[Data items]
--

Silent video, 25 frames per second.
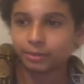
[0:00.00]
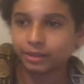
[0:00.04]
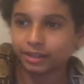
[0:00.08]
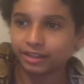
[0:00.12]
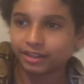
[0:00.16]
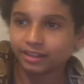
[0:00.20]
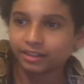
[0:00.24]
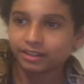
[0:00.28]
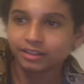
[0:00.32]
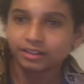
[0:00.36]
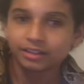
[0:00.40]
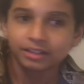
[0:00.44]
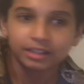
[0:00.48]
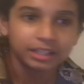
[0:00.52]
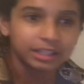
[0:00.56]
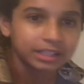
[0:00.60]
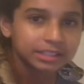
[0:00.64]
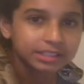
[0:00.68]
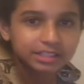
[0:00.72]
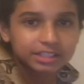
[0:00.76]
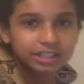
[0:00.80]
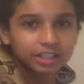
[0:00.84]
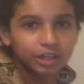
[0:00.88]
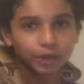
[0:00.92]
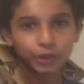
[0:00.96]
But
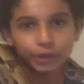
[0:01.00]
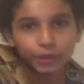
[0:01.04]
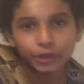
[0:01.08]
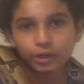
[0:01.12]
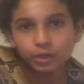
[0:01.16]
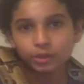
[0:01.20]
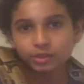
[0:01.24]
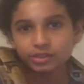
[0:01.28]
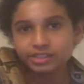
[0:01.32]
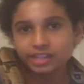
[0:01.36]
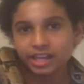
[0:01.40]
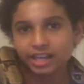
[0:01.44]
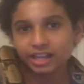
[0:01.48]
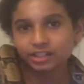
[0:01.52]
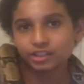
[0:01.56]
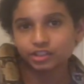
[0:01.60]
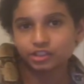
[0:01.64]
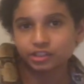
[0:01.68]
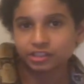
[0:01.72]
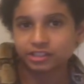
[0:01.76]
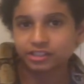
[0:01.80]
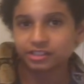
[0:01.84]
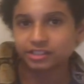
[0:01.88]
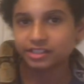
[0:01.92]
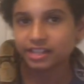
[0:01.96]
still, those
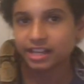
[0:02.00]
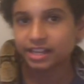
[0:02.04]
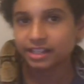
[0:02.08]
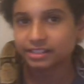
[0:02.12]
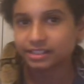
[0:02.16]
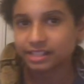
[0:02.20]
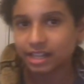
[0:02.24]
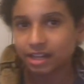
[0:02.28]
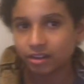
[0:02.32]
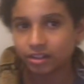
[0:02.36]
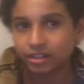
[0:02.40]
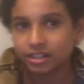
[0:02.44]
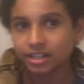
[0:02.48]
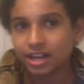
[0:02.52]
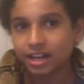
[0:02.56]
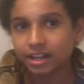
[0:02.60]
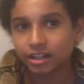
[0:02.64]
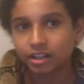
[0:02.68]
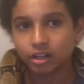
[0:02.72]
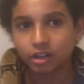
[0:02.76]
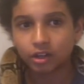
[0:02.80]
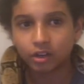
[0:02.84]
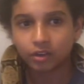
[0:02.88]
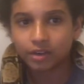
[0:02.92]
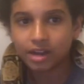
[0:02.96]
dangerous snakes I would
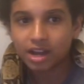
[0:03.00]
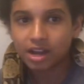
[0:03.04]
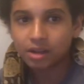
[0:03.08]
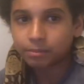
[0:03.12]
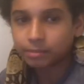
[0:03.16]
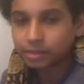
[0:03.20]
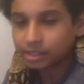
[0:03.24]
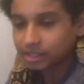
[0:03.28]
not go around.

--

WHAT IS EXPECTED> A faithful copy of all the data above, without its pictures, is the expected result.

SOLUTION>
Silent video, 25 frames per second.
[0:00.00]
[0:00.04]
[0:00.08]
[0:00.12]
[0:00.16]
[0:00.20]
[0:00.24]
[0:00.28]
[0:00.32]
[0:00.36]
[0:00.40]
[0:00.44]
[0:00.48]
[0:00.52]
[0:00.56]
[0:00.60]
[0:00.64]
[0:00.68]
[0:00.72]
[0:00.76]
[0:00.80]
[0:00.84]
[0:00.88]
[0:00.92]
[0:00.96]
But
[0:01.00]
[0:01.04]
[0:01.08]
[0:01.12]
[0:01.16]
[0:01.20]
[0:01.24]
[0:01.28]
[0:01.32]
[0:01.36]
[0:01.40]
[0:01.44]
[0:01.48]
[0:01.52]
[0:01.56]
[0:01.60]
[0:01.64]
[0:01.68]
[0:01.72]
[0:01.76]
[0:01.80]
[0:01.84]
[0:01.88]
[0:01.92]
[0:01.96]
still, those
[0:02.00]
[0:02.04]
[0:02.08]
[0:02.12]
[0:02.16]
[0:02.20]
[0:02.24]
[0:02.28]
[0:02.32]
[0:02.36]
[0:02.40]
[0:02.44]
[0:02.48]
[0:02.52]
[0:02.56]
[0:02.60]
[0:02.64]
[0:02.68]
[0:02.72]
[0:02.76]
[0:02.80]
[0:02.84]
[0:02.88]
[0:02.92]
[0:02.96]
dangerous snakes I would
[0:03.00]
[0:03.04]
[0:03.08]
[0:03.12]
[0:03.16]
[0:03.20]
[0:03.24]
[0:03.28]
not go around.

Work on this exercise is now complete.